Work instruction: Return the lines of the data below starting at the one holding "[0:00.00-0:00.90]" and ending at the one holding "Lip reading: those", word for word, leaving every picture out.

Records shown:
* * *

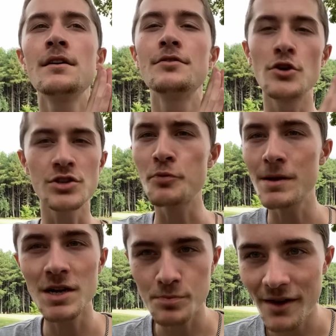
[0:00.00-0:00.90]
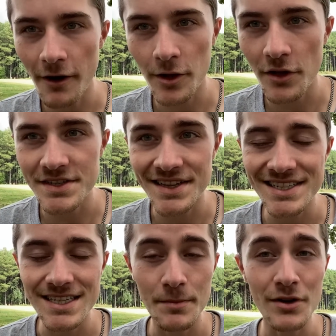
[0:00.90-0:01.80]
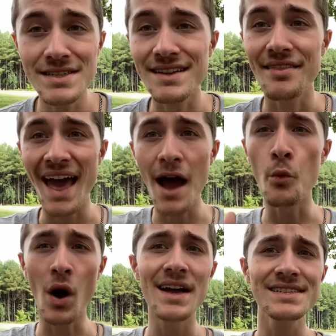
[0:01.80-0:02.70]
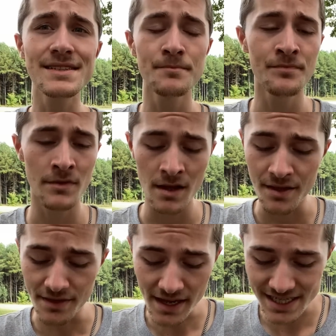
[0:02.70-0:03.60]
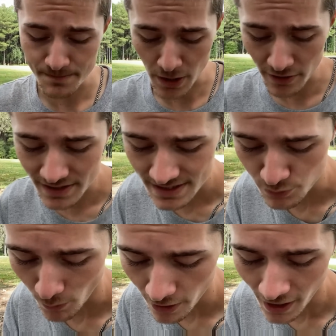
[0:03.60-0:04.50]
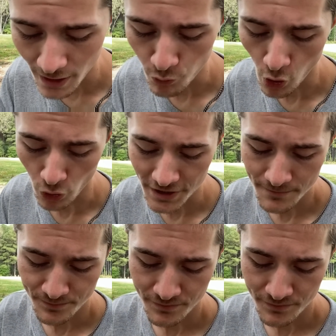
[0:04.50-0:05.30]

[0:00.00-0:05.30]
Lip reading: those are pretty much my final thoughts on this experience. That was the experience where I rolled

* * *

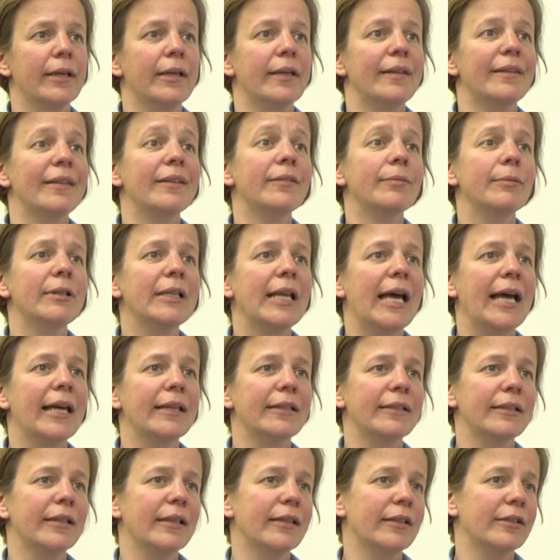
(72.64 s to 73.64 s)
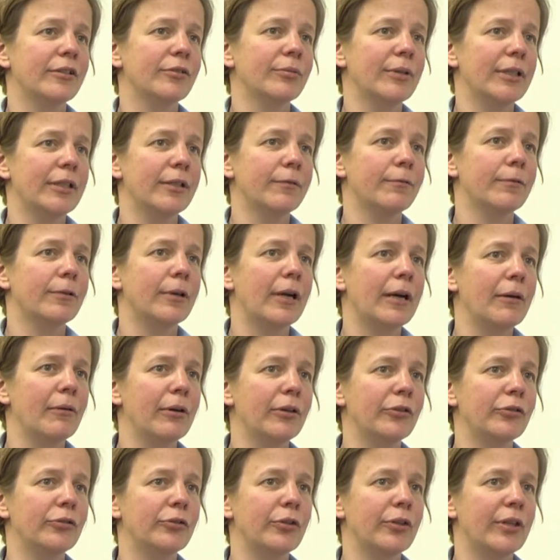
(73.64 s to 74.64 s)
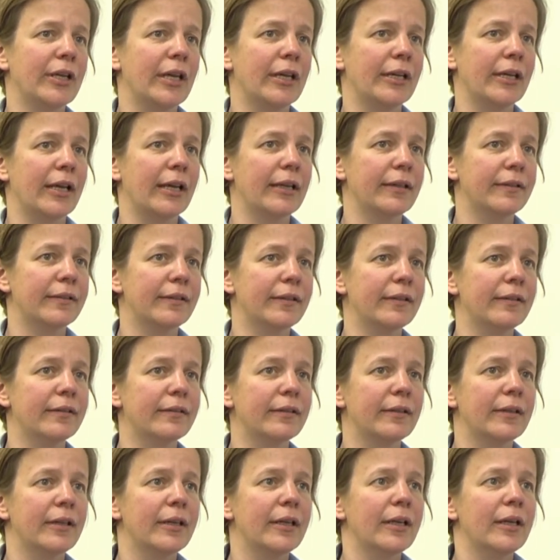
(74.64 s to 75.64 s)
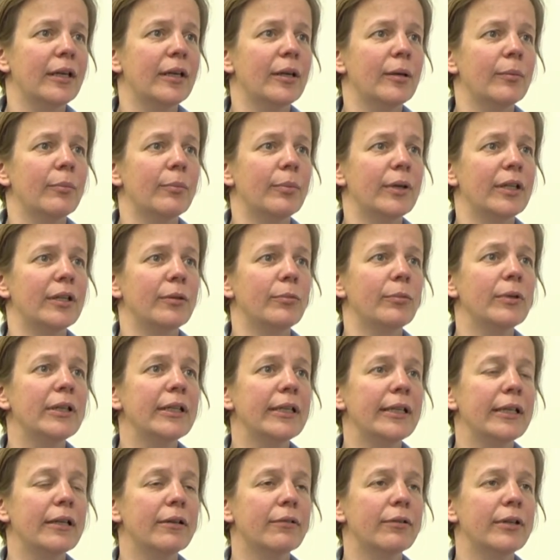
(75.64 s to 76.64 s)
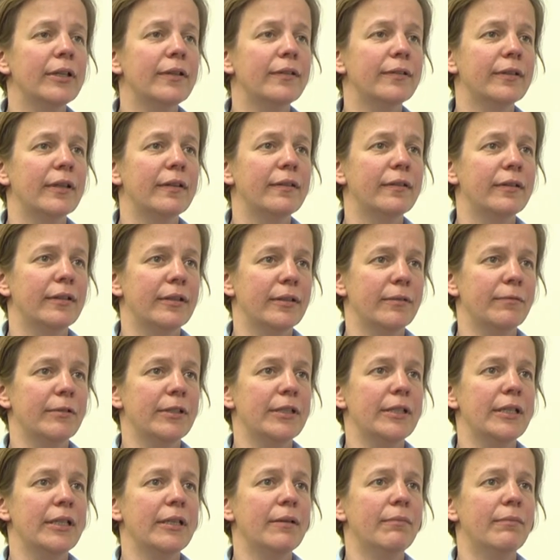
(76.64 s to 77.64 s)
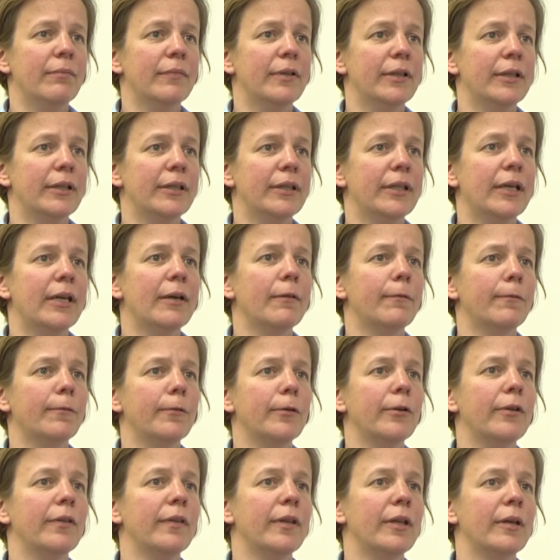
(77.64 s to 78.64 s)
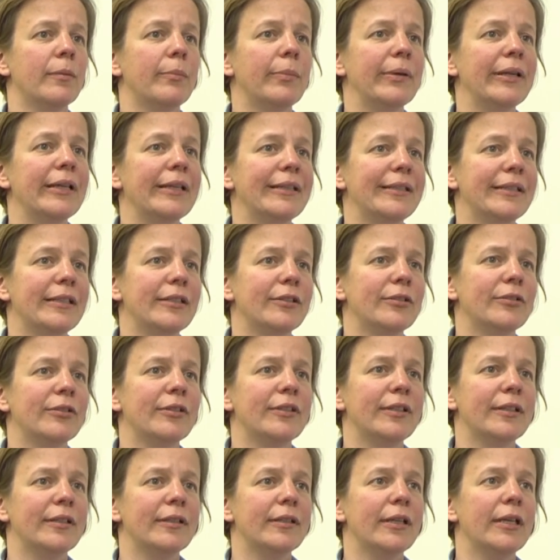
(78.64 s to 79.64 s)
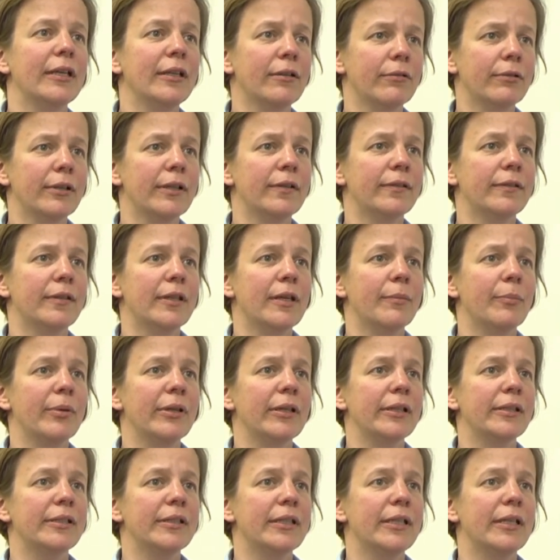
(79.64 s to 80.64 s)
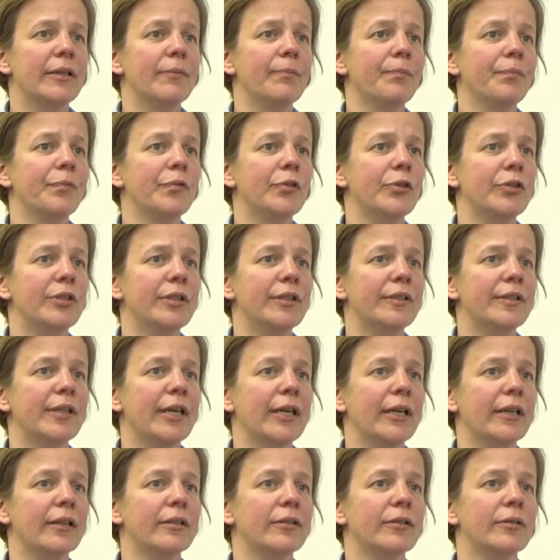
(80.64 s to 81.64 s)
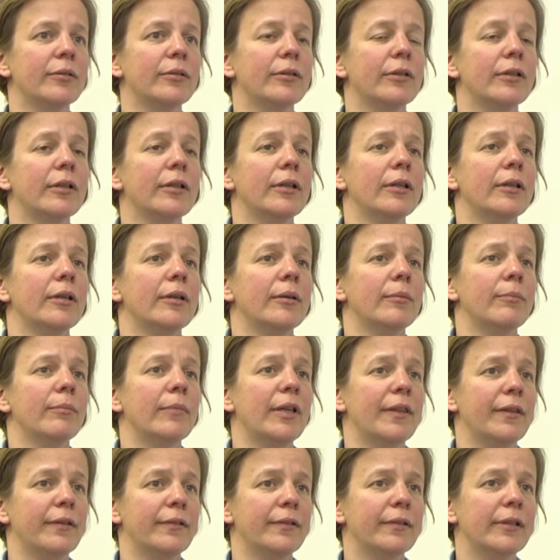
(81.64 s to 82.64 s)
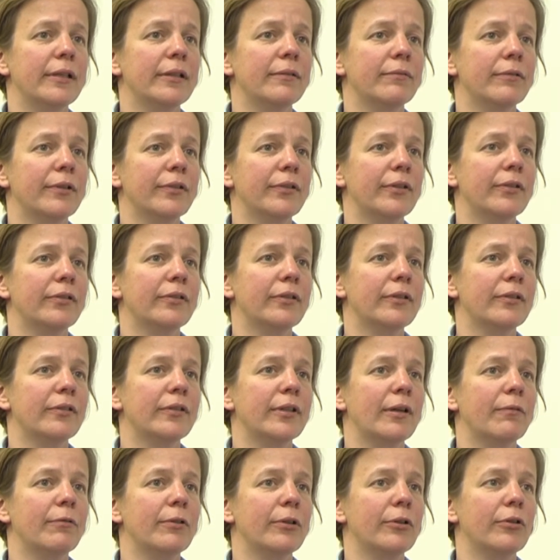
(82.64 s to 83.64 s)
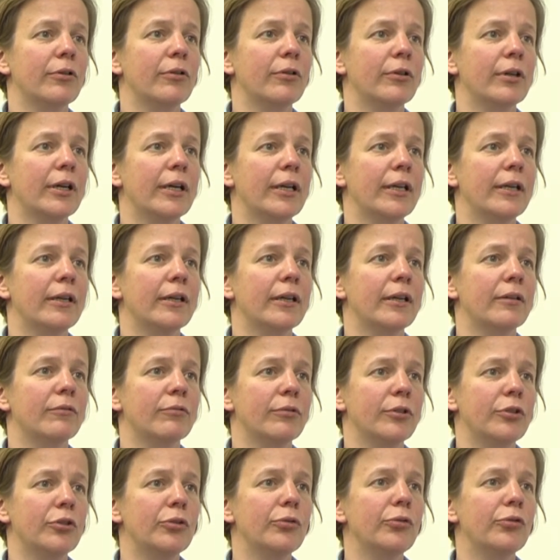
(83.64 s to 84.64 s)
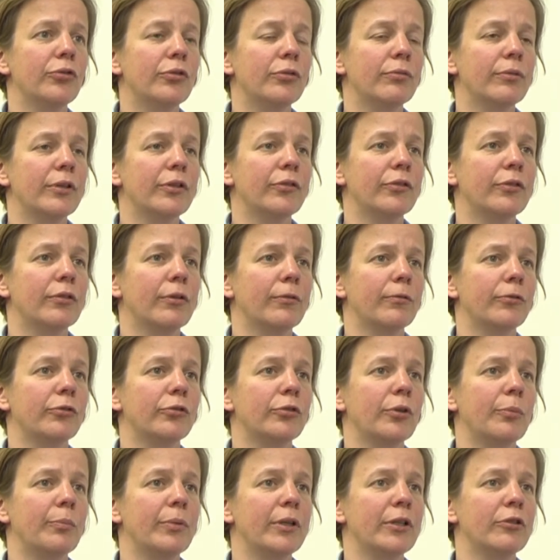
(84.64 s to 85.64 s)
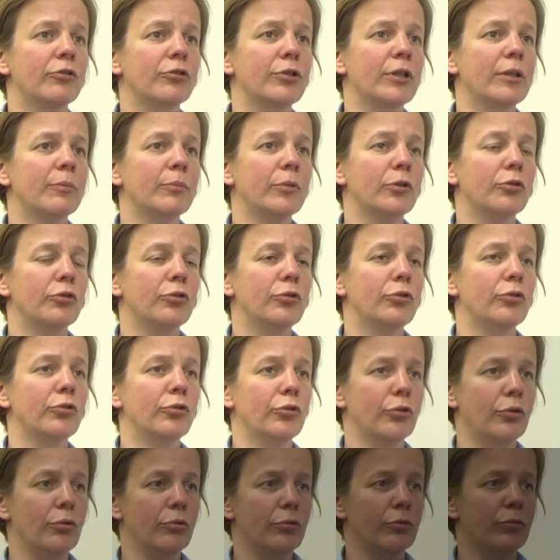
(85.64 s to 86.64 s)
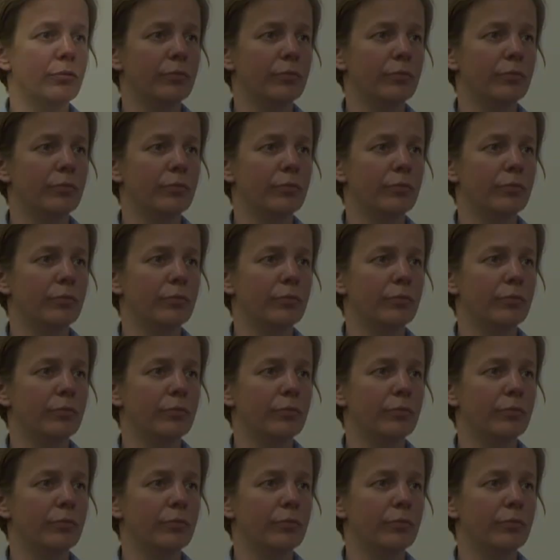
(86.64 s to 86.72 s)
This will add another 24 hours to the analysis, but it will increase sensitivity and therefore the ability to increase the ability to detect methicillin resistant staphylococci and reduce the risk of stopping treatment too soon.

* * *

Response area:
[0:00.00-0:00.90]
[0:00.90-0:01.80]
[0:01.80-0:02.70]
[0:02.70-0:03.60]
[0:03.60-0:04.50]
[0:04.50-0:05.30]

[0:00.00-0:05.30]
Lip reading: those are pretty much my final thoughts on this experience. That was the experience where I rolled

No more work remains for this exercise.